##### Material supplied #####
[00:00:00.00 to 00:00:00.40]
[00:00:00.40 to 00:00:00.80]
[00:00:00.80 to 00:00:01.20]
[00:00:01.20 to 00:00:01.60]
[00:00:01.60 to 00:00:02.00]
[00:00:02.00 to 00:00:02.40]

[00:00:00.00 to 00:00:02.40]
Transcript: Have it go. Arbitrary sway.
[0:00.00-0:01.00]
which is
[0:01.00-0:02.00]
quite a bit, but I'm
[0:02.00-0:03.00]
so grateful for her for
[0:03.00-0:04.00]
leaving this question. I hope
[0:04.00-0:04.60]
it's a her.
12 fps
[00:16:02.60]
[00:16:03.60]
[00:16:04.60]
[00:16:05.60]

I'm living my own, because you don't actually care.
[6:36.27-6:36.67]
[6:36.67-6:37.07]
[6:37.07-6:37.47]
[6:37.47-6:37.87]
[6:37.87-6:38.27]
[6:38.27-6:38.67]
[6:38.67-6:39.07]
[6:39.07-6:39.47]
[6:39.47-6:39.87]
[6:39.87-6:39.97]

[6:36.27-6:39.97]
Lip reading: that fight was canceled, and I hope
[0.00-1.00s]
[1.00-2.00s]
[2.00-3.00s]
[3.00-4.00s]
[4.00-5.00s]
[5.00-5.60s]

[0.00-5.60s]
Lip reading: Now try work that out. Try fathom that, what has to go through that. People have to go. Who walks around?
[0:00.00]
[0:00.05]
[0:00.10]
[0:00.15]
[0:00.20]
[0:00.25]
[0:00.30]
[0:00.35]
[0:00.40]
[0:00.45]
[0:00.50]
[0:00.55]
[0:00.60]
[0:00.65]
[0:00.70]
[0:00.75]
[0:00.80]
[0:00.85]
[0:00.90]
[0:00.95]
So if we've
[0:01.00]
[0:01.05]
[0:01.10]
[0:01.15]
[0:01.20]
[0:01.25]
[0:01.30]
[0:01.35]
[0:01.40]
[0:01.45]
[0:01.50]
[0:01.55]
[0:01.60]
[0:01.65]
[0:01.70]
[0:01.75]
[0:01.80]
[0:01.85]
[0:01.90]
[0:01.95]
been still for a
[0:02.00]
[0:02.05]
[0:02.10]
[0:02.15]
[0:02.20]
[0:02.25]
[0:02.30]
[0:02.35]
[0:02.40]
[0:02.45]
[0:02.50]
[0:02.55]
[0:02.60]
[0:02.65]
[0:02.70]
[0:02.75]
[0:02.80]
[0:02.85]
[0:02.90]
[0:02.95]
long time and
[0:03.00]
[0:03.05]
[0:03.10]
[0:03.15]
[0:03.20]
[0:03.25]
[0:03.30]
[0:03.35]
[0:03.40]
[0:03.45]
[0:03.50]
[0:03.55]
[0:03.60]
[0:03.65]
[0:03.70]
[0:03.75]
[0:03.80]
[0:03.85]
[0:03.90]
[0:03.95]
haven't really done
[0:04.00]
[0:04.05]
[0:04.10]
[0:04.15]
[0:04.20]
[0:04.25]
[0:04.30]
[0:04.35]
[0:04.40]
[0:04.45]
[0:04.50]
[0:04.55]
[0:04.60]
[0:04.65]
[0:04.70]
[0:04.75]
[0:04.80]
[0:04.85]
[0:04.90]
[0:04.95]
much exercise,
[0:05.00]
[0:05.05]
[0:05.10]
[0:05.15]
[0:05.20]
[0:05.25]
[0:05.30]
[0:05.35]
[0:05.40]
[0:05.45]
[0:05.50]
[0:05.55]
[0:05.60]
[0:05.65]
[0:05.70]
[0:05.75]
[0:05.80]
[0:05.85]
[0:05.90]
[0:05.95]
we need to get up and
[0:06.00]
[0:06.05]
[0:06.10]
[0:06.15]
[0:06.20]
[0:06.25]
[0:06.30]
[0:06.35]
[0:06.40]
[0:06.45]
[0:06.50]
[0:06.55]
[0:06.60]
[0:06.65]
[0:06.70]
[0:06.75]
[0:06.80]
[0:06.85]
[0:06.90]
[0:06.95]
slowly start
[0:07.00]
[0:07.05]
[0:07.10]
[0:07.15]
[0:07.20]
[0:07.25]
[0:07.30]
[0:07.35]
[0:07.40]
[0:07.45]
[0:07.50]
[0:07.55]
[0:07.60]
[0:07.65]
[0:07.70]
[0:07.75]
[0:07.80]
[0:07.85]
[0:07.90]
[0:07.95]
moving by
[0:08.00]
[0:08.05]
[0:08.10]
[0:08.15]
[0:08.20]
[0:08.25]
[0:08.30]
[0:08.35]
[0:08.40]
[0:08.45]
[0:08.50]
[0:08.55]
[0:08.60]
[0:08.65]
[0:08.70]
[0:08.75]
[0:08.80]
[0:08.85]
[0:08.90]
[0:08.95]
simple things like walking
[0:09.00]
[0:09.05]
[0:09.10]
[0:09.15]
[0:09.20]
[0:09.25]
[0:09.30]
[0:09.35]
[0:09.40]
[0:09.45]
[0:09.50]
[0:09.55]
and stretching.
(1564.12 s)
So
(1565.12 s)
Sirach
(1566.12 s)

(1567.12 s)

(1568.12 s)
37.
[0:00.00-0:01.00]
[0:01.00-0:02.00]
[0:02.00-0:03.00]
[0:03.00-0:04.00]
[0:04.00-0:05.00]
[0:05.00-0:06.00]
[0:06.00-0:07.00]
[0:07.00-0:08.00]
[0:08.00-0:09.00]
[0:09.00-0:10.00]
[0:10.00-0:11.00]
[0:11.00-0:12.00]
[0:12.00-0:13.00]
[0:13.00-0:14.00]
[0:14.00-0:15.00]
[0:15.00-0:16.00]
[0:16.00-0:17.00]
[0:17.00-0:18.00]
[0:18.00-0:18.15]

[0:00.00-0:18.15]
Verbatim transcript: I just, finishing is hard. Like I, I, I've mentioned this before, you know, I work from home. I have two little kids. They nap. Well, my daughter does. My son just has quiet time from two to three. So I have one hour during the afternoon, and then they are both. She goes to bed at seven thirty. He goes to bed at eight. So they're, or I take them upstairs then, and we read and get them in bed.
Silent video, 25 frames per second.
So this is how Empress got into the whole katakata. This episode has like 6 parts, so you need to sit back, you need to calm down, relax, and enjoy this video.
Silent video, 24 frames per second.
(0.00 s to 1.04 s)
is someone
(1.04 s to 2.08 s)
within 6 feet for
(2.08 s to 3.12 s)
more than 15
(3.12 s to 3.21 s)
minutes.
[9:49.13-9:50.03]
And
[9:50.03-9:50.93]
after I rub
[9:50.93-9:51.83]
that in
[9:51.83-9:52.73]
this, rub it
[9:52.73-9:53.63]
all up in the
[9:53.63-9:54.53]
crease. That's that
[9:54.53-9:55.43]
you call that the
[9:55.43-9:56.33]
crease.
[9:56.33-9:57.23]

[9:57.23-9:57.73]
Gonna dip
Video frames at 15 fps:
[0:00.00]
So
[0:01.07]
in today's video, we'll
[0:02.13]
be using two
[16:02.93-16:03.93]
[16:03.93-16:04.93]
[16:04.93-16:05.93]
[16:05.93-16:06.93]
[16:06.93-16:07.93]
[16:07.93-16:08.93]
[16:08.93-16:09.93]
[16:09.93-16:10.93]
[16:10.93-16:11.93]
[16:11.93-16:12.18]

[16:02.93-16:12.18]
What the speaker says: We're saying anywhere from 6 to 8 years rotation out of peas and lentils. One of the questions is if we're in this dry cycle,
#####
Each line of the listing is to be printed again, unchanged.

[00:00:00.00 to 00:00:00.40]
[00:00:00.40 to 00:00:00.80]
[00:00:00.80 to 00:00:01.20]
[00:00:01.20 to 00:00:01.60]
[00:00:01.60 to 00:00:02.00]
[00:00:02.00 to 00:00:02.40]

[00:00:00.00 to 00:00:02.40]
Transcript: Have it go. Arbitrary sway.
[0:00.00-0:01.00]
which is
[0:01.00-0:02.00]
quite a bit, but I'm
[0:02.00-0:03.00]
so grateful for her for
[0:03.00-0:04.00]
leaving this question. I hope
[0:04.00-0:04.60]
it's a her.
12 fps
[00:16:02.60]
[00:16:03.60]
[00:16:04.60]
[00:16:05.60]

I'm living my own, because you don't actually care.
[6:36.27-6:36.67]
[6:36.67-6:37.07]
[6:37.07-6:37.47]
[6:37.47-6:37.87]
[6:37.87-6:38.27]
[6:38.27-6:38.67]
[6:38.67-6:39.07]
[6:39.07-6:39.47]
[6:39.47-6:39.87]
[6:39.87-6:39.97]

[6:36.27-6:39.97]
Lip reading: that fight was canceled, and I hope
[0.00-1.00s]
[1.00-2.00s]
[2.00-3.00s]
[3.00-4.00s]
[4.00-5.00s]
[5.00-5.60s]

[0.00-5.60s]
Lip reading: Now try work that out. Try fathom that, what has to go through that. People have to go. Who walks around?
[0:00.00]
[0:00.05]
[0:00.10]
[0:00.15]
[0:00.20]
[0:00.25]
[0:00.30]
[0:00.35]
[0:00.40]
[0:00.45]
[0:00.50]
[0:00.55]
[0:00.60]
[0:00.65]
[0:00.70]
[0:00.75]
[0:00.80]
[0:00.85]
[0:00.90]
[0:00.95]
So if we've
[0:01.00]
[0:01.05]
[0:01.10]
[0:01.15]
[0:01.20]
[0:01.25]
[0:01.30]
[0:01.35]
[0:01.40]
[0:01.45]
[0:01.50]
[0:01.55]
[0:01.60]
[0:01.65]
[0:01.70]
[0:01.75]
[0:01.80]
[0:01.85]
[0:01.90]
[0:01.95]
been still for a
[0:02.00]
[0:02.05]
[0:02.10]
[0:02.15]
[0:02.20]
[0:02.25]
[0:02.30]
[0:02.35]
[0:02.40]
[0:02.45]
[0:02.50]
[0:02.55]
[0:02.60]
[0:02.65]
[0:02.70]
[0:02.75]
[0:02.80]
[0:02.85]
[0:02.90]
[0:02.95]
long time and
[0:03.00]
[0:03.05]
[0:03.10]
[0:03.15]
[0:03.20]
[0:03.25]
[0:03.30]
[0:03.35]
[0:03.40]
[0:03.45]
[0:03.50]
[0:03.55]
[0:03.60]
[0:03.65]
[0:03.70]
[0:03.75]
[0:03.80]
[0:03.85]
[0:03.90]
[0:03.95]
haven't really done
[0:04.00]
[0:04.05]
[0:04.10]
[0:04.15]
[0:04.20]
[0:04.25]
[0:04.30]
[0:04.35]
[0:04.40]
[0:04.45]
[0:04.50]
[0:04.55]
[0:04.60]
[0:04.65]
[0:04.70]
[0:04.75]
[0:04.80]
[0:04.85]
[0:04.90]
[0:04.95]
much exercise,
[0:05.00]
[0:05.05]
[0:05.10]
[0:05.15]
[0:05.20]
[0:05.25]
[0:05.30]
[0:05.35]
[0:05.40]
[0:05.45]
[0:05.50]
[0:05.55]
[0:05.60]
[0:05.65]
[0:05.70]
[0:05.75]
[0:05.80]
[0:05.85]
[0:05.90]
[0:05.95]
we need to get up and
[0:06.00]
[0:06.05]
[0:06.10]
[0:06.15]
[0:06.20]
[0:06.25]
[0:06.30]
[0:06.35]
[0:06.40]
[0:06.45]
[0:06.50]
[0:06.55]
[0:06.60]
[0:06.65]
[0:06.70]
[0:06.75]
[0:06.80]
[0:06.85]
[0:06.90]
[0:06.95]
slowly start
[0:07.00]
[0:07.05]
[0:07.10]
[0:07.15]
[0:07.20]
[0:07.25]
[0:07.30]
[0:07.35]
[0:07.40]
[0:07.45]
[0:07.50]
[0:07.55]
[0:07.60]
[0:07.65]
[0:07.70]
[0:07.75]
[0:07.80]
[0:07.85]
[0:07.90]
[0:07.95]
moving by
[0:08.00]
[0:08.05]
[0:08.10]
[0:08.15]
[0:08.20]
[0:08.25]
[0:08.30]
[0:08.35]
[0:08.40]
[0:08.45]
[0:08.50]
[0:08.55]
[0:08.60]
[0:08.65]
[0:08.70]
[0:08.75]
[0:08.80]
[0:08.85]
[0:08.90]
[0:08.95]
simple things like walking
[0:09.00]
[0:09.05]
[0:09.10]
[0:09.15]
[0:09.20]
[0:09.25]
[0:09.30]
[0:09.35]
[0:09.40]
[0:09.45]
[0:09.50]
[0:09.55]
and stretching.
(1564.12 s)
So
(1565.12 s)
Sirach
(1566.12 s)

(1567.12 s)

(1568.12 s)
37.
[0:00.00-0:01.00]
[0:01.00-0:02.00]
[0:02.00-0:03.00]
[0:03.00-0:04.00]
[0:04.00-0:05.00]
[0:05.00-0:06.00]
[0:06.00-0:07.00]
[0:07.00-0:08.00]
[0:08.00-0:09.00]
[0:09.00-0:10.00]
[0:10.00-0:11.00]
[0:11.00-0:12.00]
[0:12.00-0:13.00]
[0:13.00-0:14.00]
[0:14.00-0:15.00]
[0:15.00-0:16.00]
[0:16.00-0:17.00]
[0:17.00-0:18.00]
[0:18.00-0:18.15]

[0:00.00-0:18.15]
Verbatim transcript: I just, finishing is hard. Like I, I, I've mentioned this before, you know, I work from home. I have two little kids. They nap. Well, my daughter does. My son just has quiet time from two to three. So I have one hour during the afternoon, and then they are both. She goes to bed at seven thirty. He goes to bed at eight. So they're, or I take them upstairs then, and we read and get them in bed.
Silent video, 25 frames per second.
So this is how Empress got into the whole katakata. This episode has like 6 parts, so you need to sit back, you need to calm down, relax, and enjoy this video.
Silent video, 24 frames per second.
(0.00 s to 1.04 s)
is someone
(1.04 s to 2.08 s)
within 6 feet for
(2.08 s to 3.12 s)
more than 15
(3.12 s to 3.21 s)
minutes.
[9:49.13-9:50.03]
And
[9:50.03-9:50.93]
after I rub
[9:50.93-9:51.83]
that in
[9:51.83-9:52.73]
this, rub it
[9:52.73-9:53.63]
all up in the
[9:53.63-9:54.53]
crease. That's that
[9:54.53-9:55.43]
you call that the
[9:55.43-9:56.33]
crease.
[9:56.33-9:57.23]

[9:57.23-9:57.73]
Gonna dip
Video frames at 15 fps:
[0:00.00]
So
[0:01.07]
in today's video, we'll
[0:02.13]
be using two
[16:02.93-16:03.93]
[16:03.93-16:04.93]
[16:04.93-16:05.93]
[16:05.93-16:06.93]
[16:06.93-16:07.93]
[16:07.93-16:08.93]
[16:08.93-16:09.93]
[16:09.93-16:10.93]
[16:10.93-16:11.93]
[16:11.93-16:12.18]

[16:02.93-16:12.18]
What the speaker says: We're saying anywhere from 6 to 8 years rotation out of peas and lentils. One of the questions is if we're in this dry cycle,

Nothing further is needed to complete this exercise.